I would like to use Lark to generate a standalone parser for a small rational language of mine. This needs to be a LALR(1) parser.
It should accept the following input:
(lorem) consectetur adipiscing elit
(lorem) [ipsum dolor sit amet] consectetur adipiscing elit
My best guess for the grammar (note: I am a complete beginner in parsing):
start : (blank_lines | line)*
blank_lines : /^([ \t]*\n)+/m
line : "(" head ")" ("[" option "]")? tail "\n"
head : /\w+/
option : TEXT
tail: TEXT
TEXT : /[^\[\]\n]+/
%ignore /[ \t]+/
This works with Lark's Earley parser, but fails with LALR(1) (you can test that on https://www.lark-parser.org/ide/).

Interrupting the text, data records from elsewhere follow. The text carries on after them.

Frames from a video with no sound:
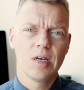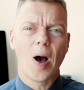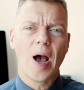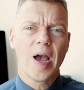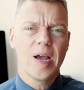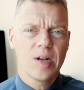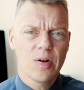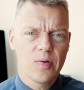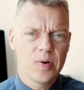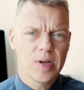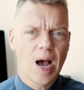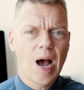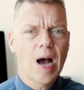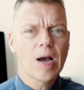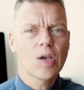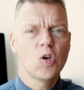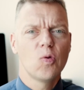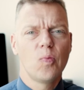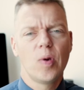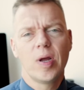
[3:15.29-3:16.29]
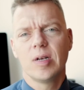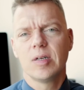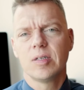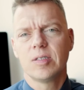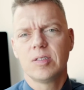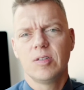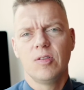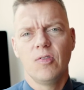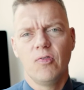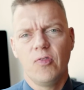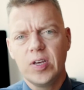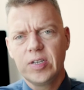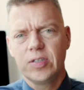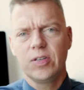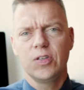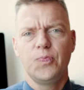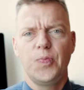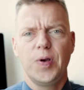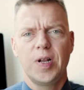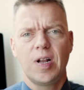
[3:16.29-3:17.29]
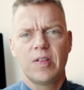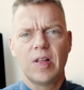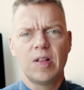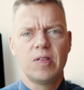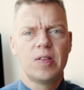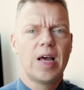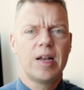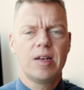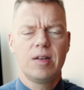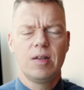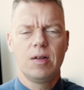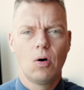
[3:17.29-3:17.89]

binary arguments, this is better than that,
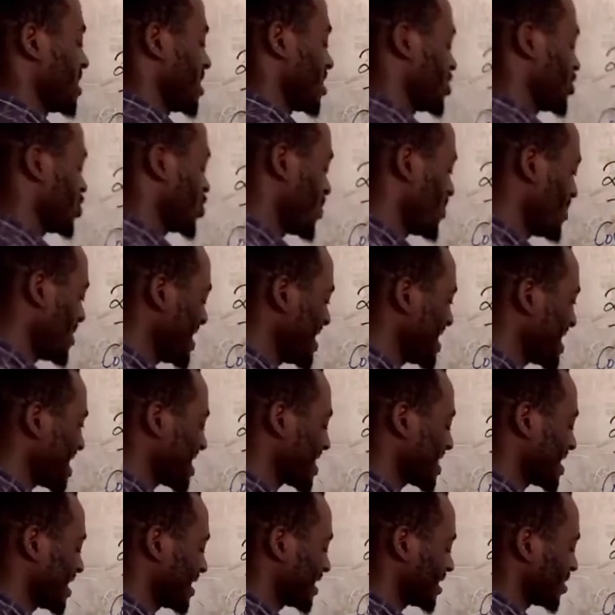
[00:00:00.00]
So meaning
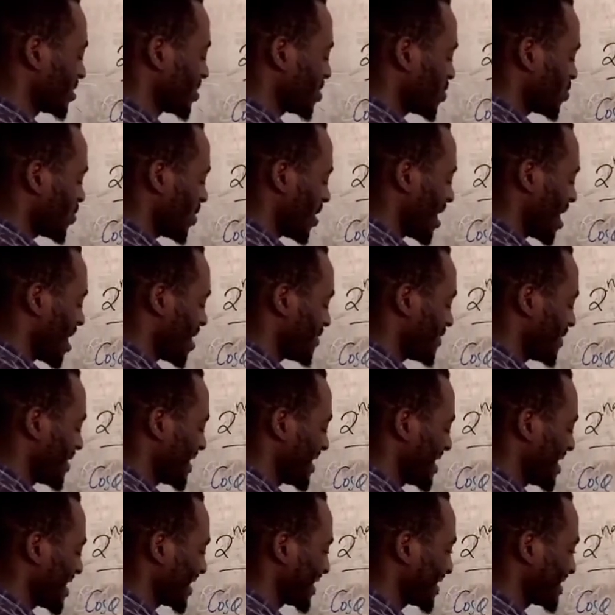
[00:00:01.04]
that we have a
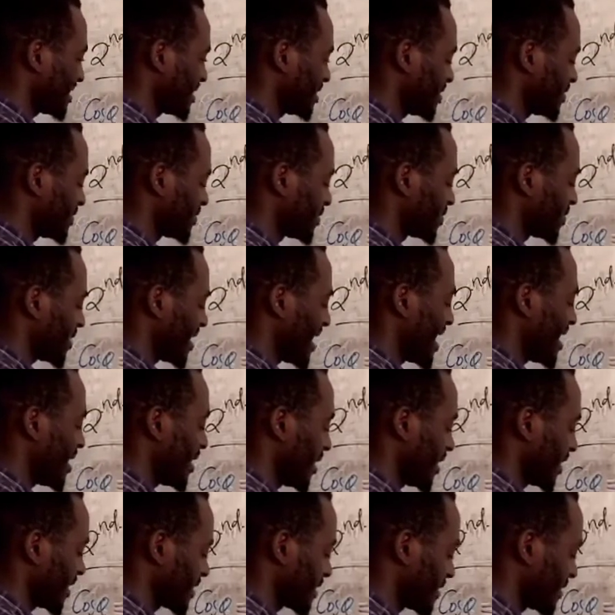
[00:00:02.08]
negative
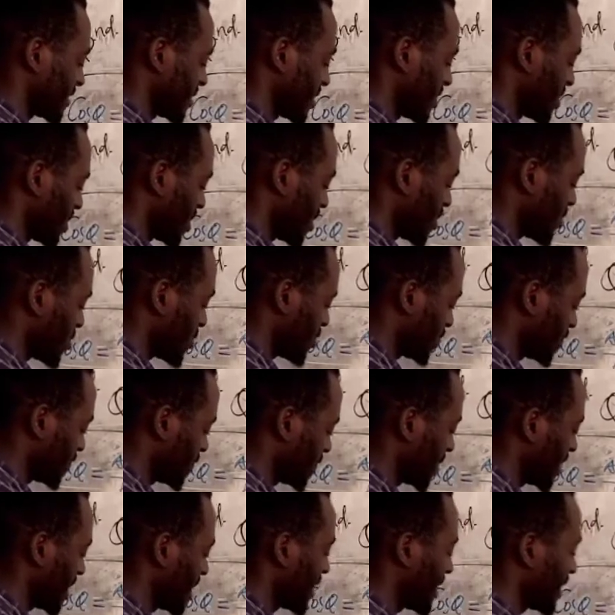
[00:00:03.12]
x
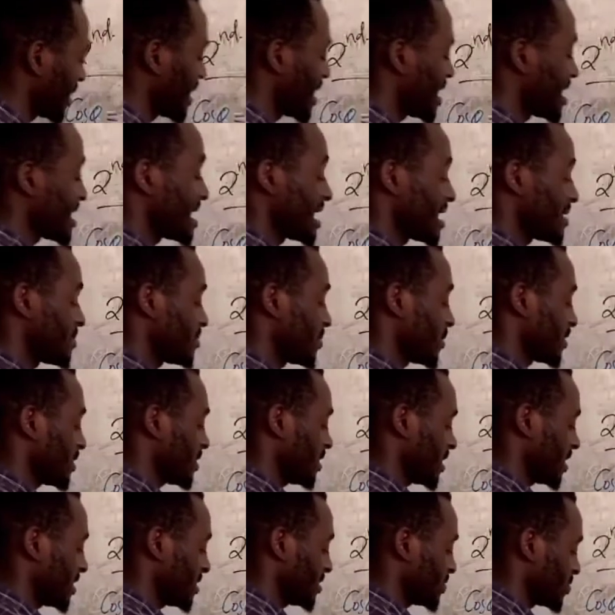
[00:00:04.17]
over
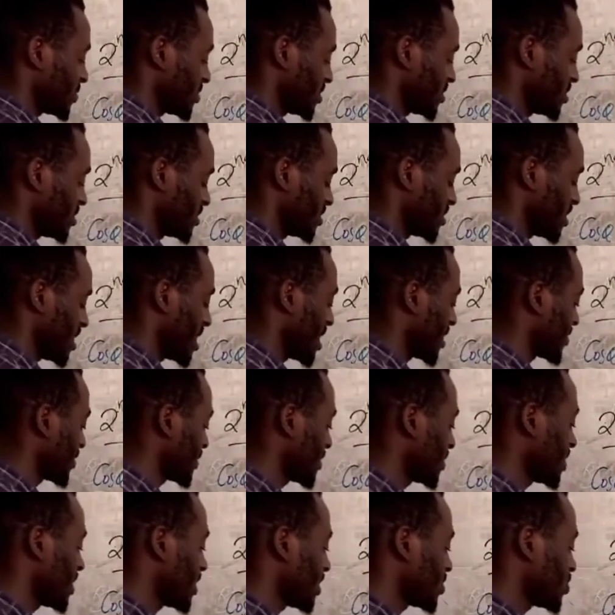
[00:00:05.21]
hypotenuse, which is r.
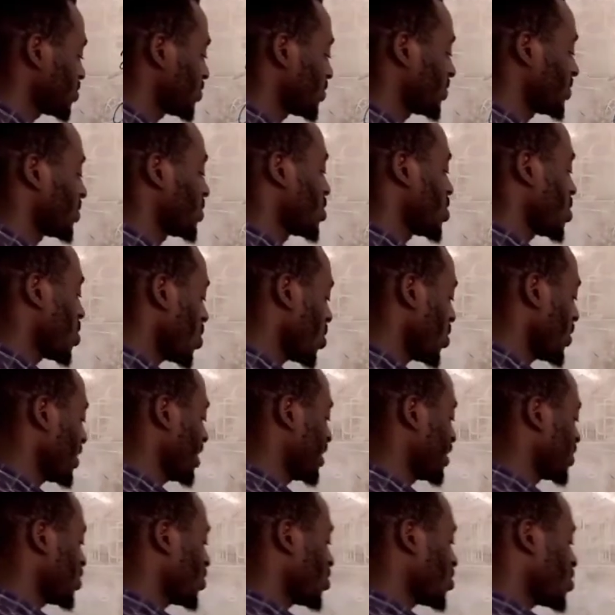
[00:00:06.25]
So all
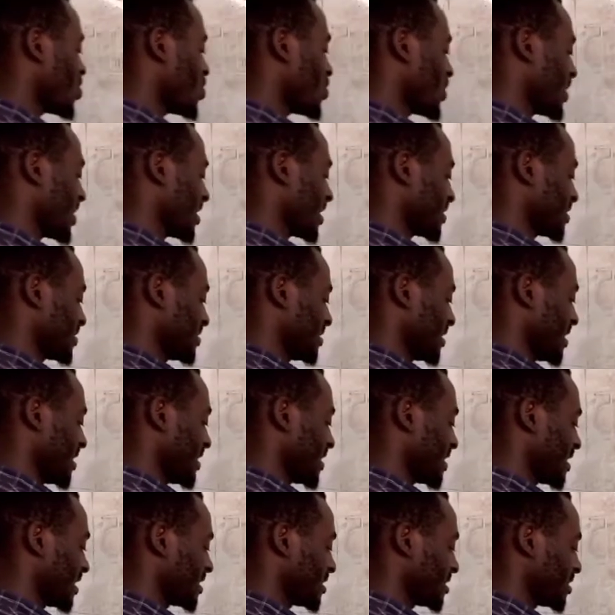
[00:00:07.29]
in all, we can say
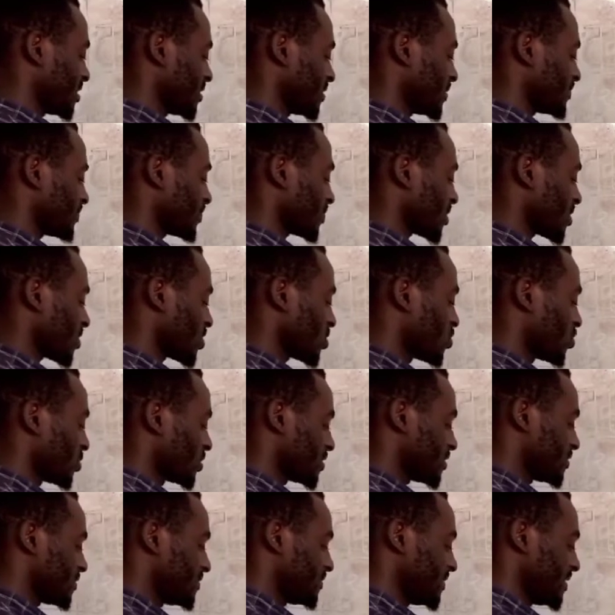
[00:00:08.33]
that
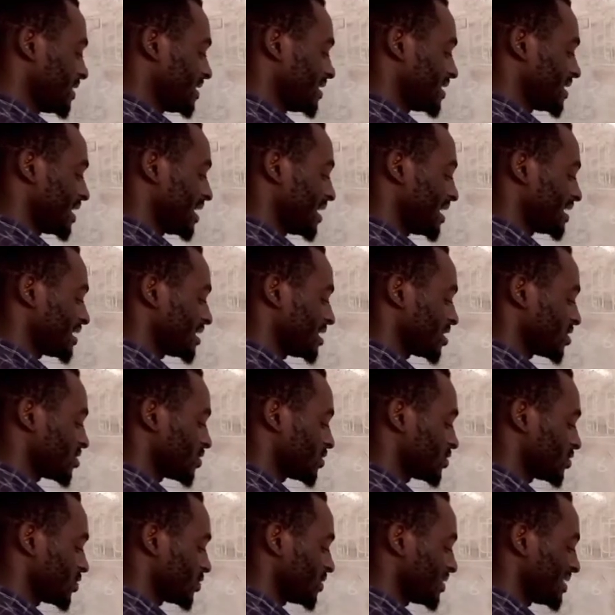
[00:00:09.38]
cos theta is equal
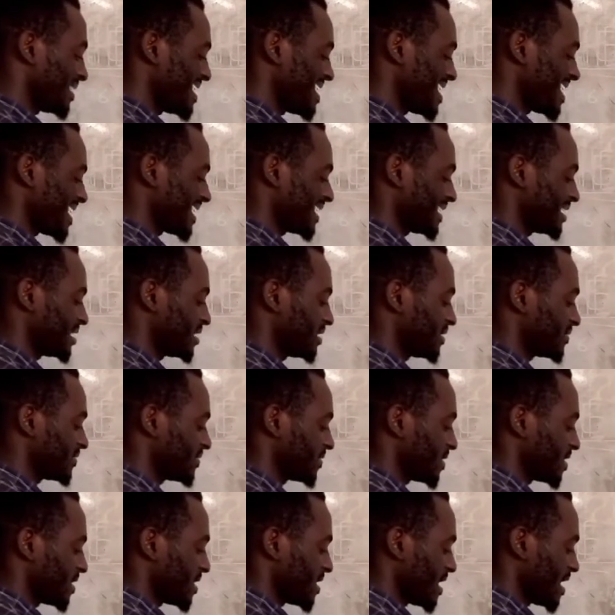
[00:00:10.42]
to negative
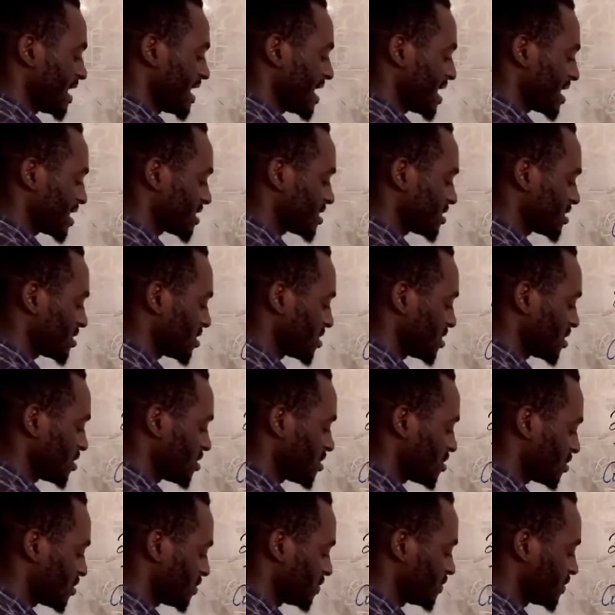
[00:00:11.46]
x
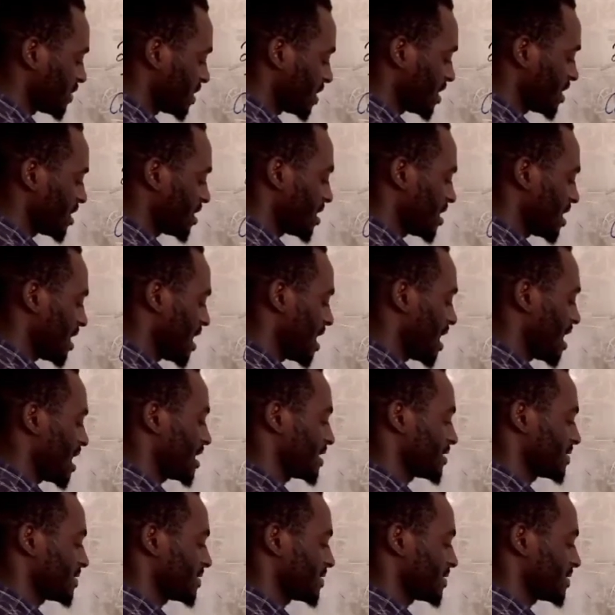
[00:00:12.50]
over r.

More precisely, LALR(1) accepts the first lorem-line, but fails on the second one with:
(lorem) [ipsum dolor sit amet] consectetur adipi
^
Expected one of:
* NEWLINE
Previous tokens: Token('TEXT', ' ')
(Obviously, if I suppress the ?
in the definition of line
, it fails on the first one and succeeds on the second one.)
Ok, let's replace the definition of TEXT
by:
TEXT : /[^ \[][^\[\]\n]*/
Now it gives the expected result, both with LALR(1) and Earley. I thought specifying %ignore /[ \t]+/
would have made this useless.
Is there a better way to write this grammar?